- _Required work_:
Shown below are entries with pictures; the line with "(0.00 s to 1.00 s)" through the line with "(12.00 s to 13.00 s)" is the span to retype exactly, and the pictures stay out.

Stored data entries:
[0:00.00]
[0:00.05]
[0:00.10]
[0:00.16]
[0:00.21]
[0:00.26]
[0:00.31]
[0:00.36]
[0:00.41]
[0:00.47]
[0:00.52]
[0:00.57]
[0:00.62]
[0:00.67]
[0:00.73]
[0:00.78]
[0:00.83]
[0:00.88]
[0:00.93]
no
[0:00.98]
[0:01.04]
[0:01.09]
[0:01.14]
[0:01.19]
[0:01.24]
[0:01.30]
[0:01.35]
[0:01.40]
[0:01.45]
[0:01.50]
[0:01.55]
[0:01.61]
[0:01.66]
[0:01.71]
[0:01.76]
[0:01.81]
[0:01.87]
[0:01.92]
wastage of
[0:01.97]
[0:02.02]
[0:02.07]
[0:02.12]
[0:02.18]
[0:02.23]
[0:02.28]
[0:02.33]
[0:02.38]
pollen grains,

...

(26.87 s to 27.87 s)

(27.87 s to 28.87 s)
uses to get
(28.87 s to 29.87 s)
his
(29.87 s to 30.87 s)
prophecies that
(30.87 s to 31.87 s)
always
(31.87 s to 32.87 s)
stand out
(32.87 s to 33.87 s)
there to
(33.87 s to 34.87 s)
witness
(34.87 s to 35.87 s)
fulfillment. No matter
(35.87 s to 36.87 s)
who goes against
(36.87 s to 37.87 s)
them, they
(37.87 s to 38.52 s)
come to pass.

---

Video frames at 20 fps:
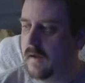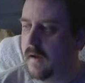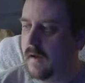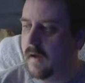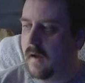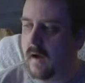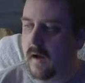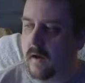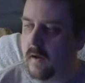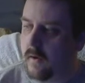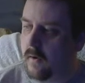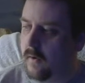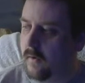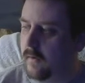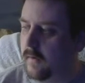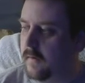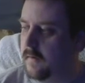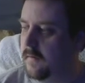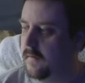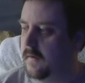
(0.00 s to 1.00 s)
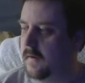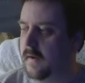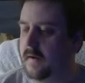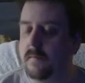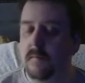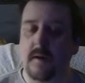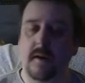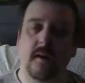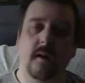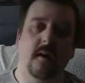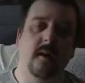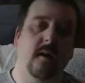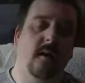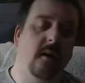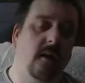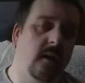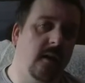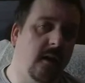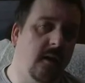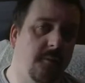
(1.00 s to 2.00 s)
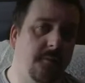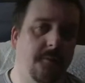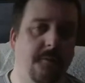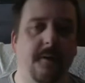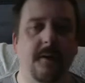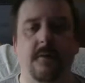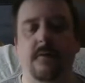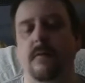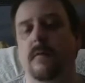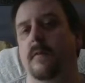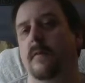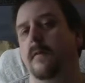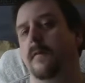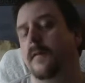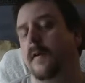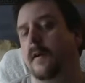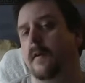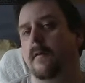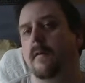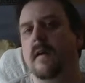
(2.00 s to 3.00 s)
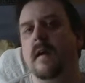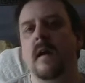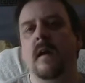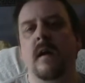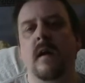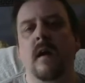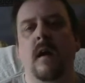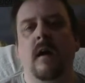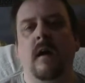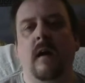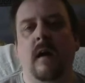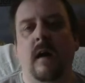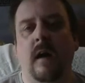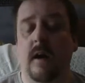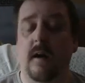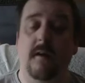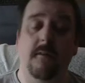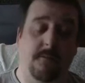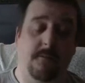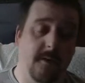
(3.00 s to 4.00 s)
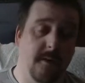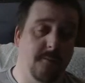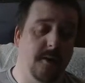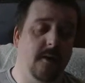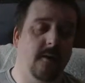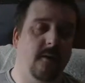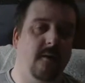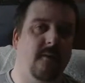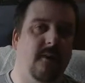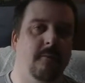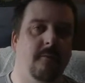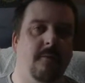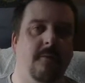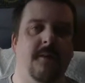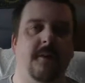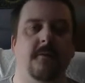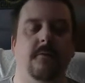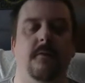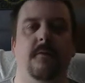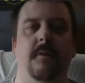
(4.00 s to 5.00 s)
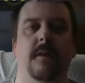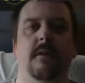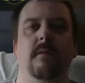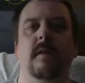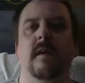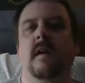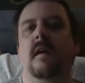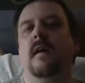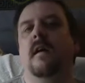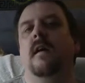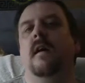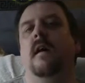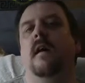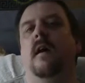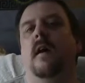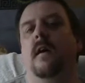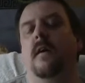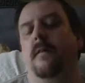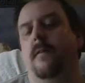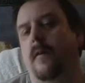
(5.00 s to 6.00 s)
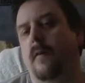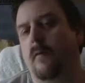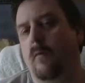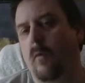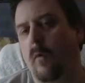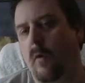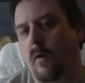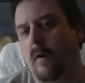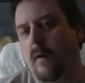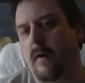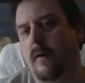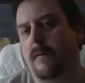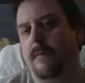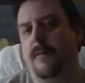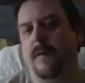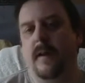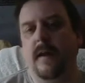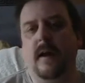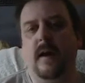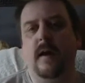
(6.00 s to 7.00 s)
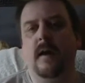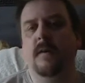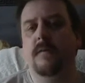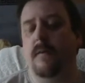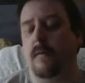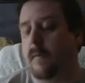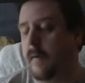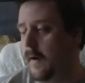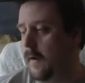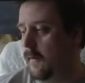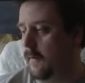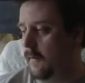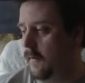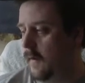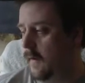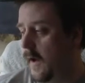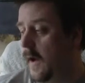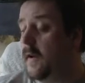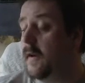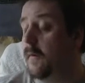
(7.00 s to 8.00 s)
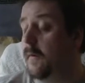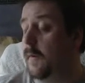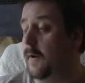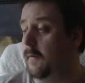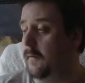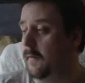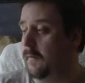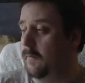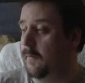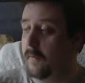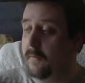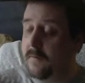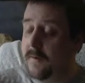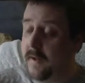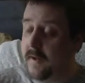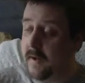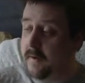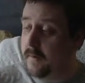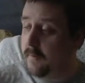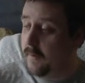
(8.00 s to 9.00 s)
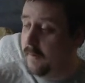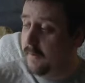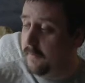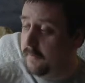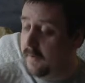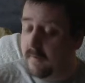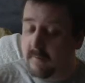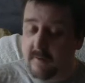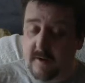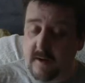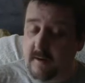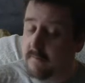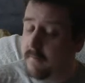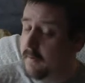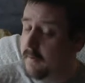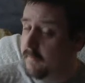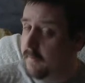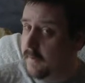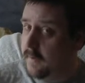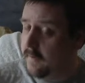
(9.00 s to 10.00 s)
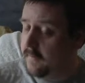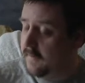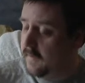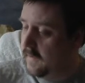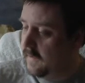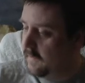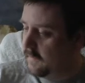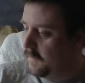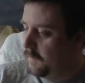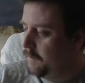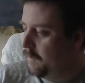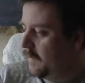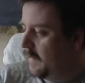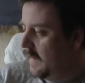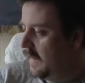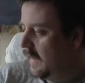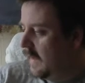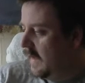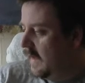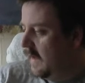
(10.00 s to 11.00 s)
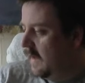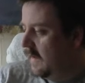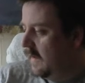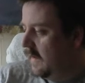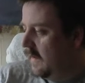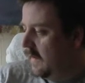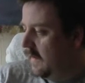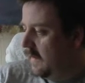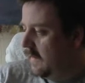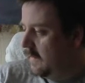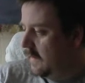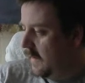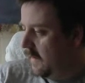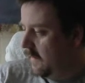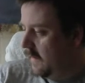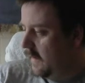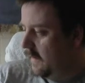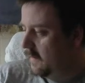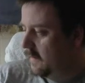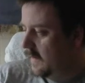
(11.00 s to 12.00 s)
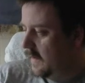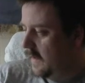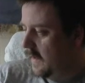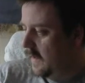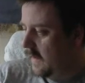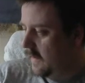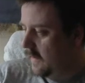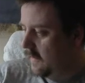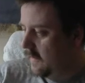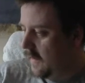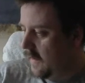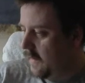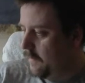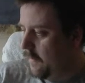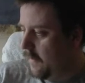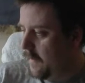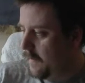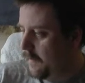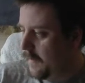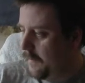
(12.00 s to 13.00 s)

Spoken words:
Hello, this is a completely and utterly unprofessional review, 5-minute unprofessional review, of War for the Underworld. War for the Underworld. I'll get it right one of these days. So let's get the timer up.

- _Task response_:
(0.00 s to 1.00 s)
(1.00 s to 2.00 s)
(2.00 s to 3.00 s)
(3.00 s to 4.00 s)
(4.00 s to 5.00 s)
(5.00 s to 6.00 s)
(6.00 s to 7.00 s)
(7.00 s to 8.00 s)
(8.00 s to 9.00 s)
(9.00 s to 10.00 s)
(10.00 s to 11.00 s)
(11.00 s to 12.00 s)
(12.00 s to 13.00 s)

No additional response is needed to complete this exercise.